*The problem*
Print the line that contains "[3.00-4.00s]", then every line after it until the entries end, exactly as they read; do not include pictures.

*Records for this exercise*
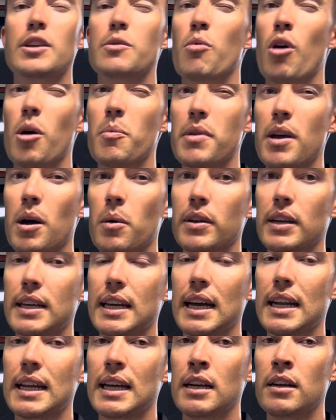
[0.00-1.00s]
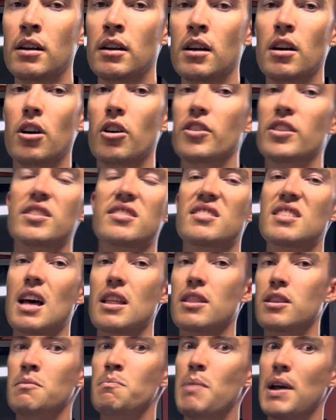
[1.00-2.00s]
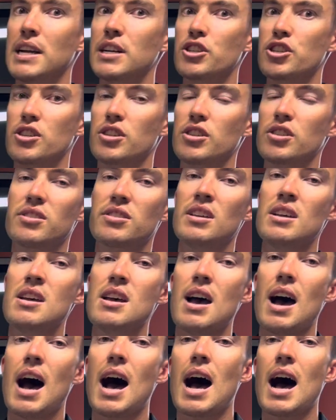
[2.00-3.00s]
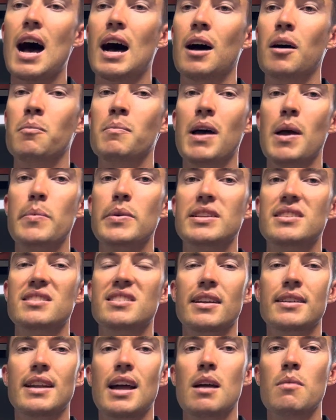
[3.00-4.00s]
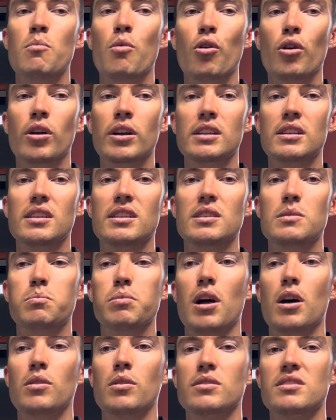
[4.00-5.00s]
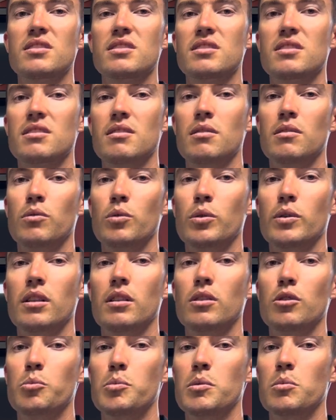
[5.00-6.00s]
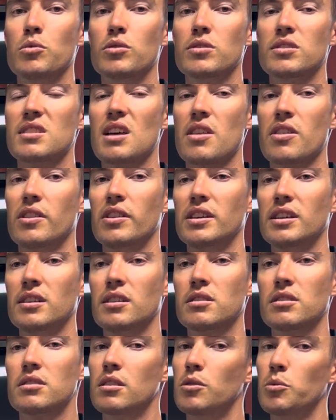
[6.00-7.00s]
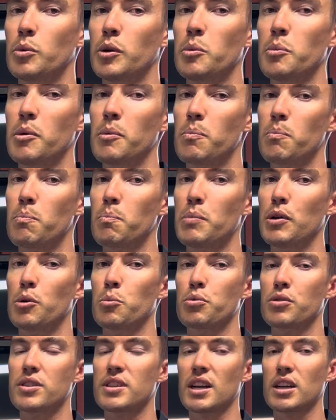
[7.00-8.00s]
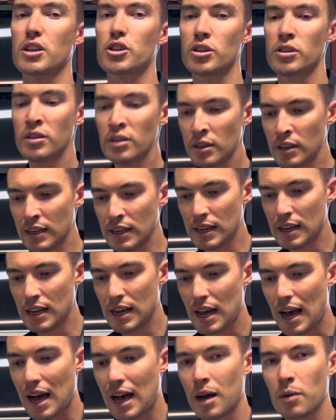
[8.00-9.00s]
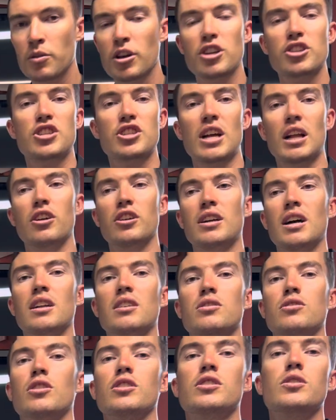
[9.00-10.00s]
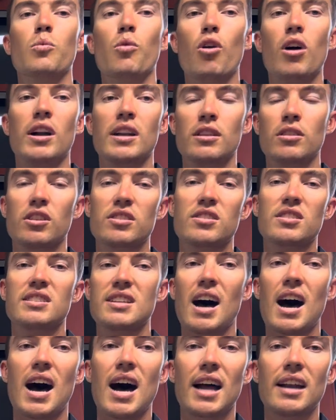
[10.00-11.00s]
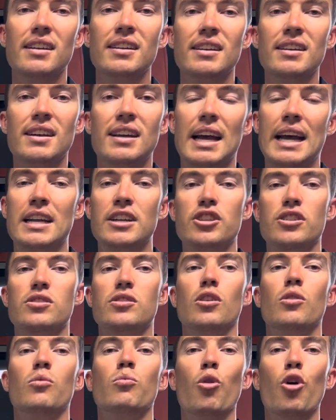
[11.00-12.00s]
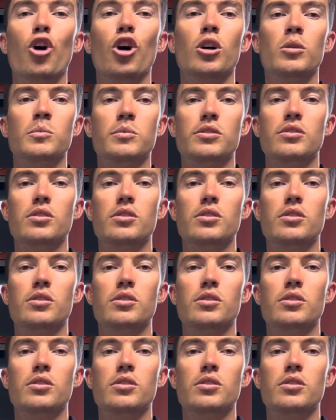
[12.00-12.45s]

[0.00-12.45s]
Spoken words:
You might be able to get in on the southern beaches, maybe Sunday morning. It is blowing a little bit more southerly in it, so there'll be a bit of protection. Those shallow gutters, lots of whiting, lots of dart, and just on worms.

*Output for this exercise*
[3.00-4.00s]
[4.00-5.00s]
[5.00-6.00s]
[6.00-7.00s]
[7.00-8.00s]
[8.00-9.00s]
[9.00-10.00s]
[10.00-11.00s]
[11.00-12.00s]
[12.00-12.45s]

[0.00-12.45s]
Spoken words:
You might be able to get in on the southern beaches, maybe Sunday morning. It is blowing a little bit more southerly in it, so there'll be a bit of protection. Those shallow gutters, lots of whiting, lots of dart, and just on worms.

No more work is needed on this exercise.